Thursday, August 04, 2005

Looking good

I'm usually not one to cite David Buss, but these results Ezra's talking about are interesting:

On a scale of 1 to 3, the importance men gave to good looks rose from 1.50 to 2.11. But for women, the importance of good looks in men rose from 0.94 to 1.67. In other words, women in 1989 considered a man’s looks even more important than men considered women’s looks 50 years earlier.

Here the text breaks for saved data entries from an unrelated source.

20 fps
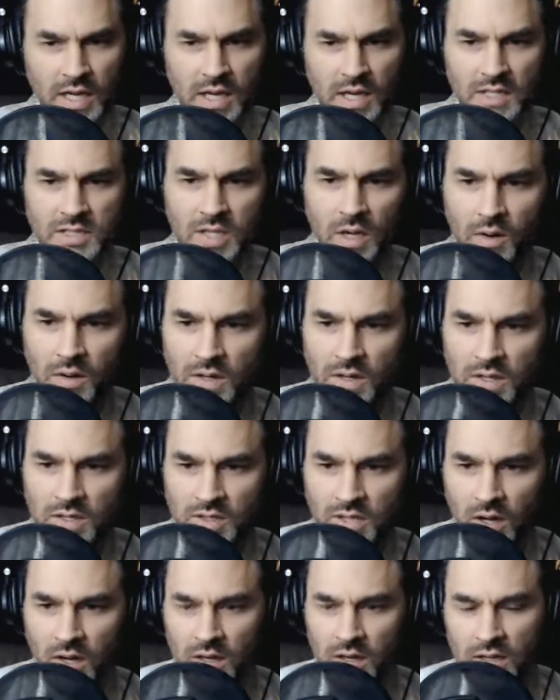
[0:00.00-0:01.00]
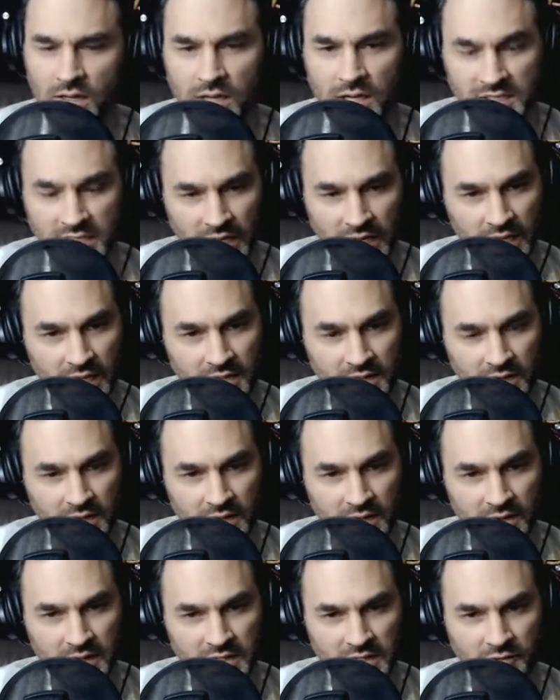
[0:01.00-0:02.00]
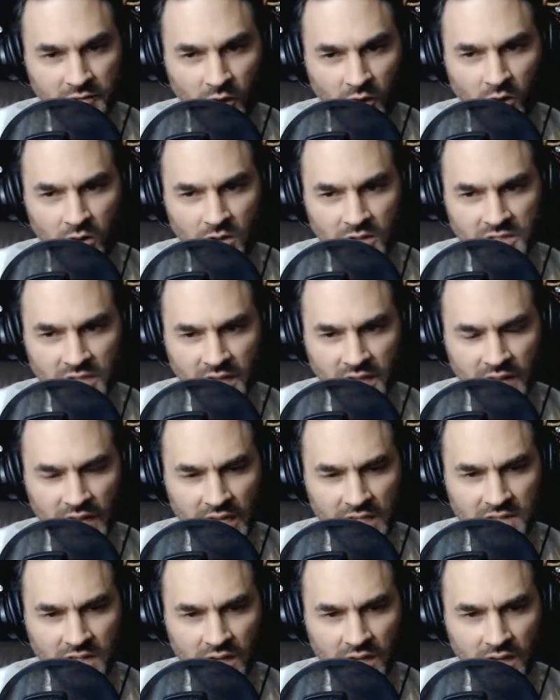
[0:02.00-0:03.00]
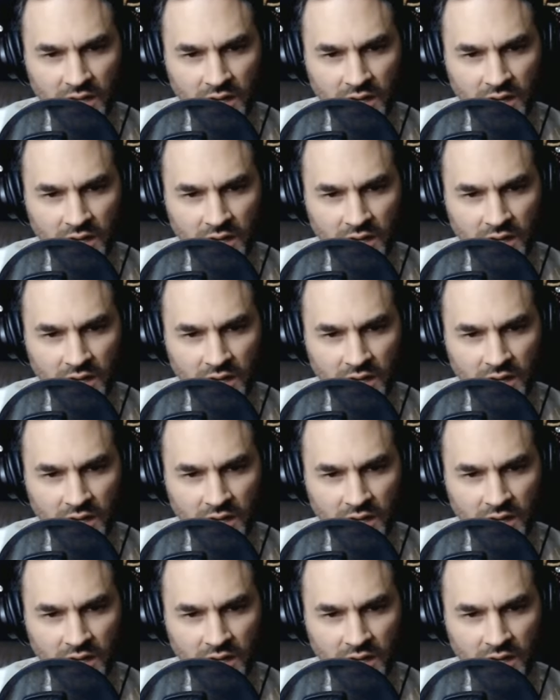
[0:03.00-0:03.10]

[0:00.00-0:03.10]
so is there vocals on that song?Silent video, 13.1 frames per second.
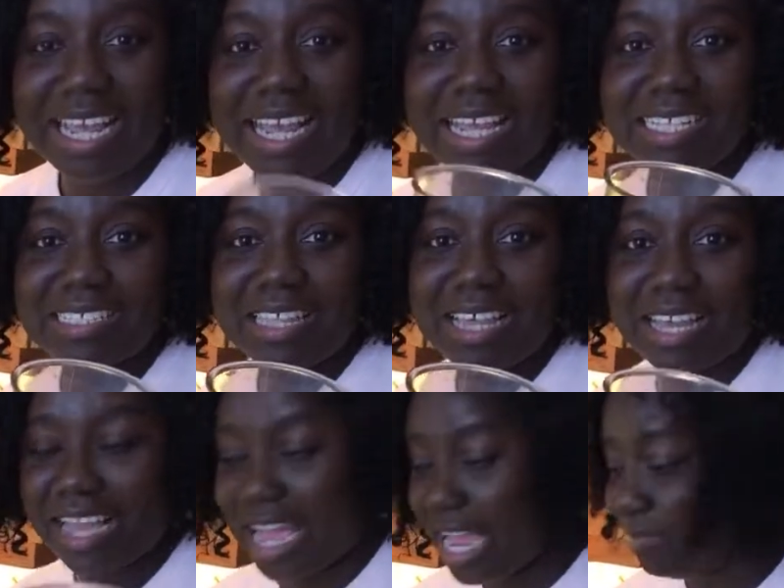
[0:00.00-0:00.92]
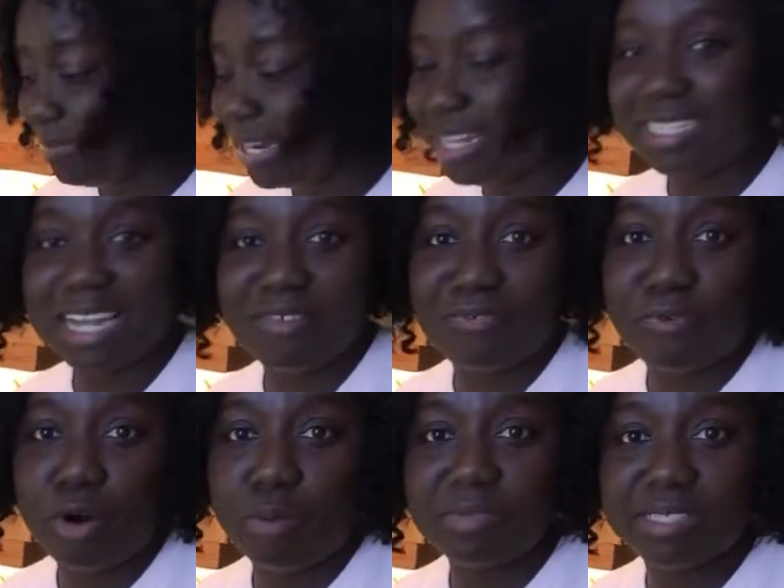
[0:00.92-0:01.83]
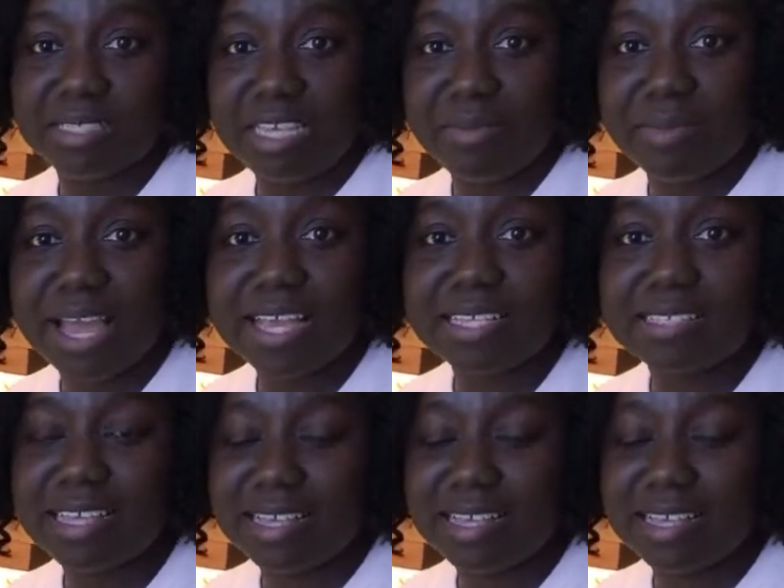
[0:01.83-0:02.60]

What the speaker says: it's the hand blender from Siemens.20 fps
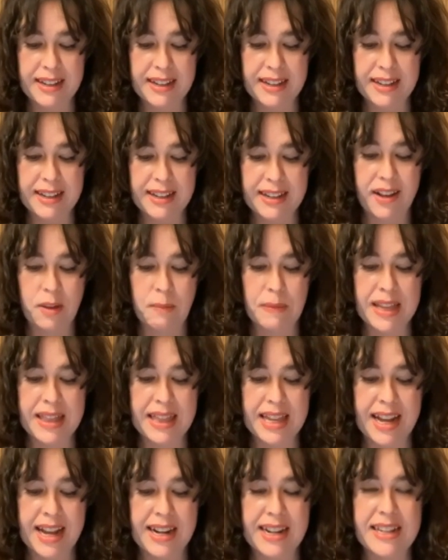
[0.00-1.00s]
and
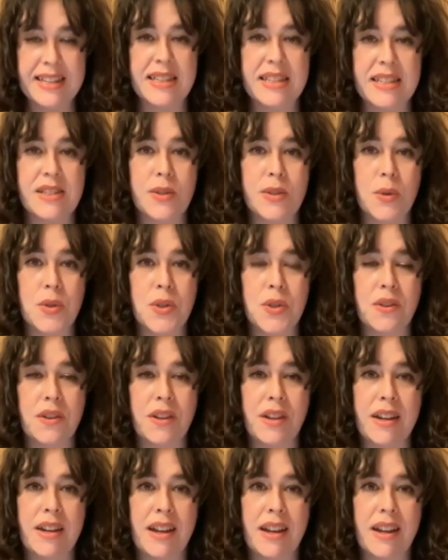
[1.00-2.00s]
that is the social
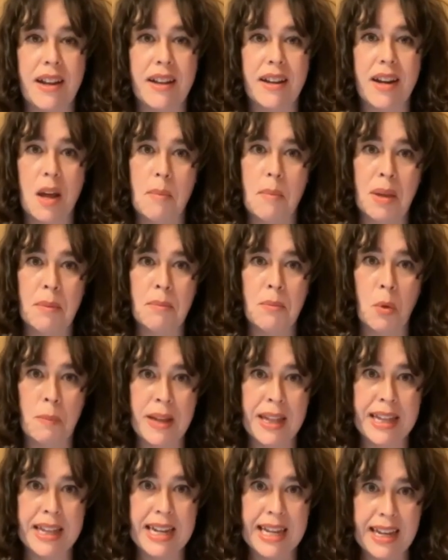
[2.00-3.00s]
and economic
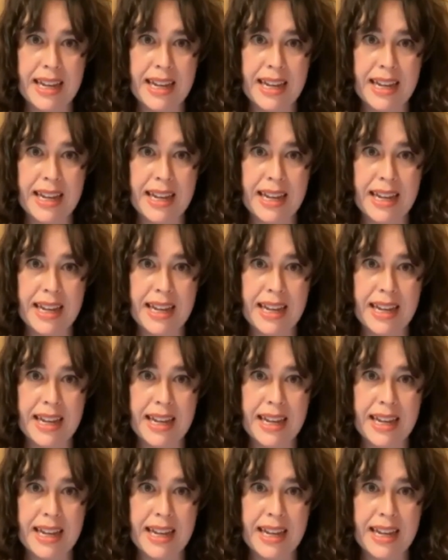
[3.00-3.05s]
mobility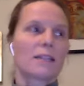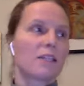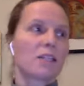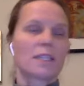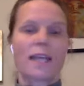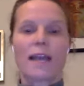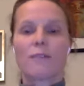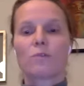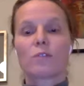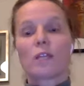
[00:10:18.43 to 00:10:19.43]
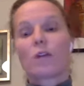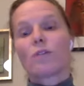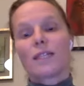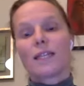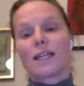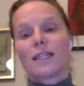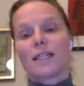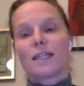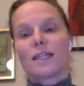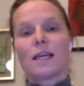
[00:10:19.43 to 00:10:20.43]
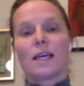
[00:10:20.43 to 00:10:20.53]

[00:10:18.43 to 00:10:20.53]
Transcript: I just had the only thing I did,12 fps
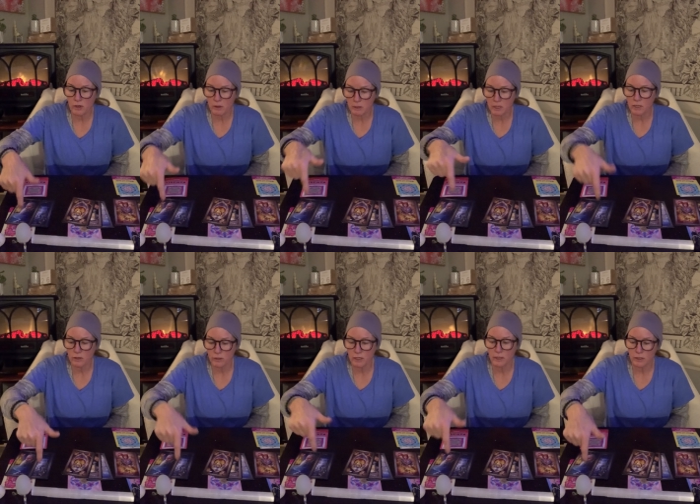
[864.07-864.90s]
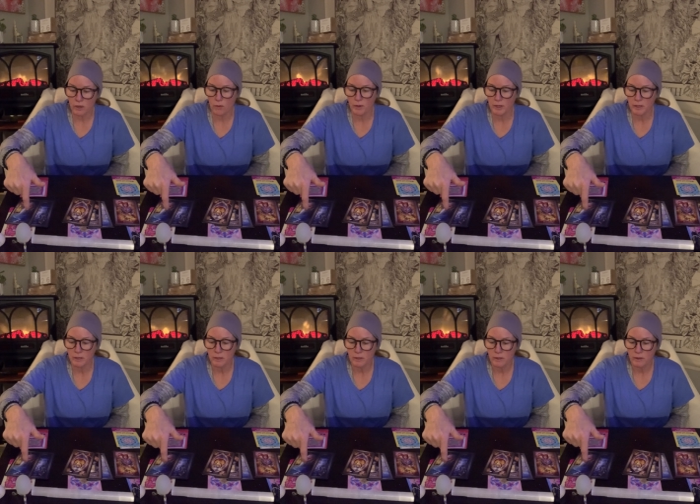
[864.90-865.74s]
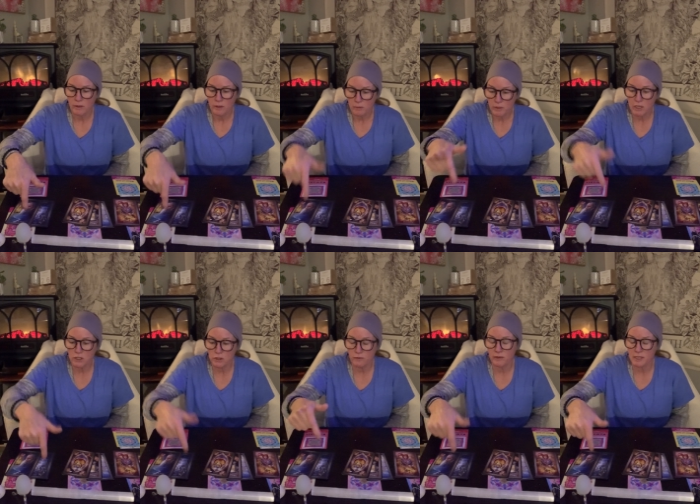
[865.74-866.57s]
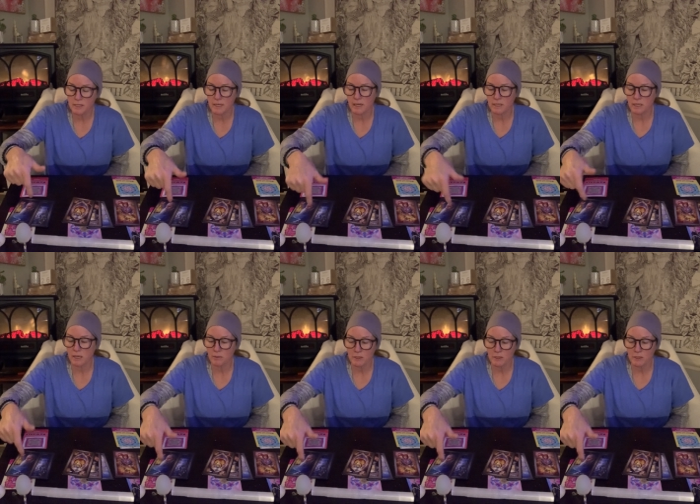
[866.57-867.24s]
I'm getting you need to go in because you have this anxiety.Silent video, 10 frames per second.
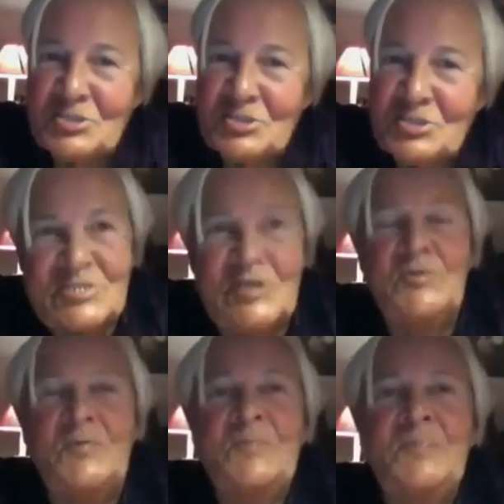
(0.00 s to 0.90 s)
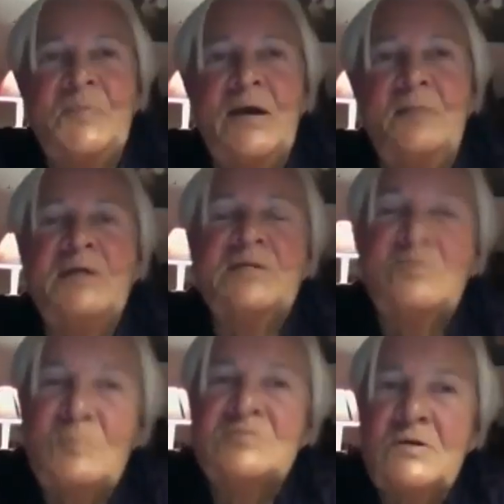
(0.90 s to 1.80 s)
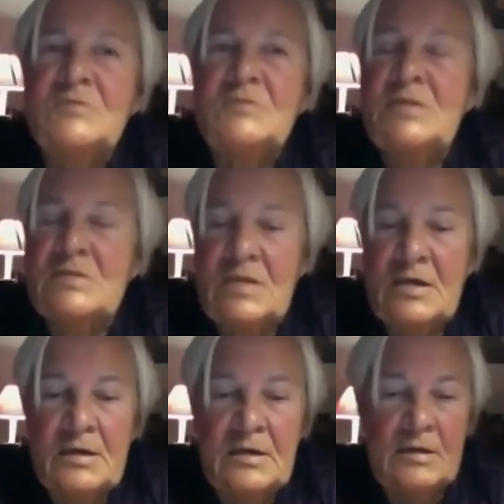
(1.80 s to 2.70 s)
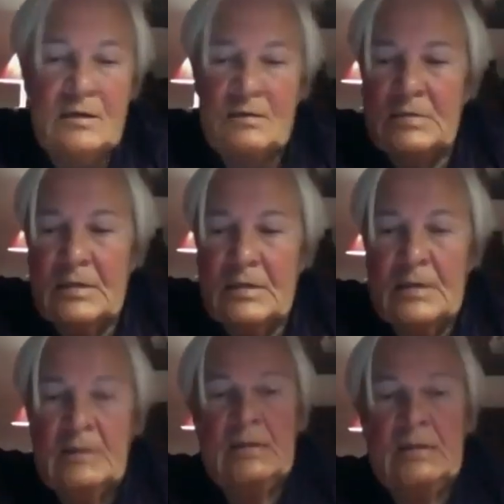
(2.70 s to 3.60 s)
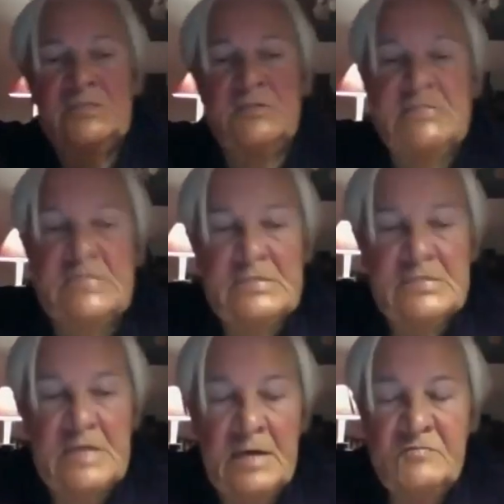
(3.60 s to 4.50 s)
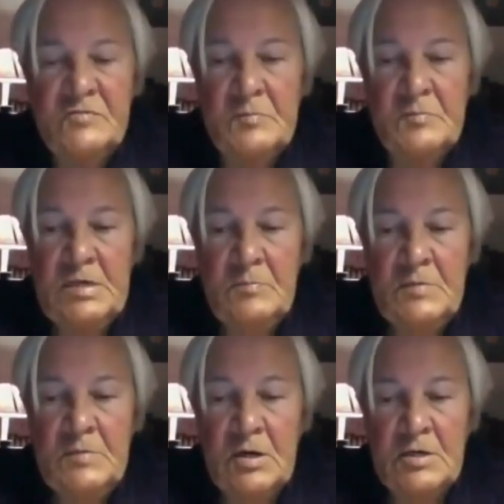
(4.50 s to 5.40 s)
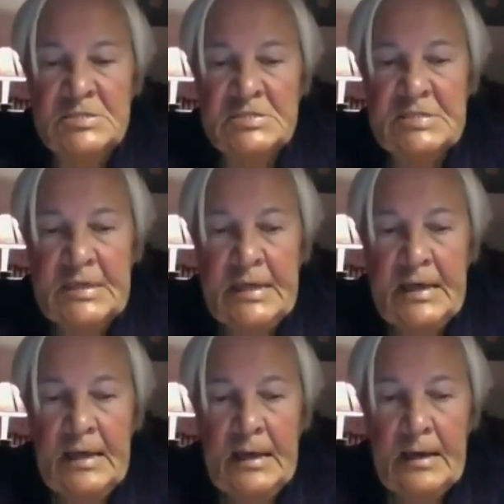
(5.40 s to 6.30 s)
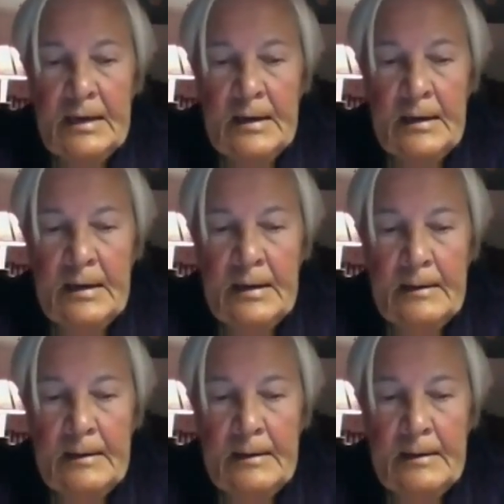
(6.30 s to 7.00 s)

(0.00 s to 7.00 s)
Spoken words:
So, but it was a very interesting time for me, because the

Women caring more about how men look, I think, is a symptom of a good development that's taken place over the past 50 years. Women are far more financially independent now than they were back then, and they don't have to care as much about whether their man makes a lot of money. So they're able to focus less on earning potential and more on things like physical attractiveness. Sure, it'd be nice if they focused more on philosophical ability or the ability to dance in novel ways, but all in all it's an improvement.


Neil Sinhababu said...

No, I don't see what the evo-psych hypothesis is either.

Mary said...

Attractiveness is sometimes an indicator of health (for example, the guy goes to the gym on a regular basis, and perhaps because of that interest in health, also goes to the doctor.)If he stays healthy, he can stay in the work force longer. We all know by now that research indicates better-looking people tend to get better jobs and make more the emphasis on attractiveness does not mitigate the interest in earning potential--from an evolutionary fitness standpoint, the ability to help me take care of my children to the point where they can produce my grandchildren. I think the evolutionary stuff is influenced by the cultural stuff. We look for things on this gut level, but have more cultural sophistication about how it works, maybe.

Neil Sinhababu said...

Yeah, I'm on board with the view that what counts as attractive is heavily influenced by selection pressures. But it's hard to see how a change in the perceived importance of attractiveness over a 50-year period relates to any hypothesis in evolutionary psychology.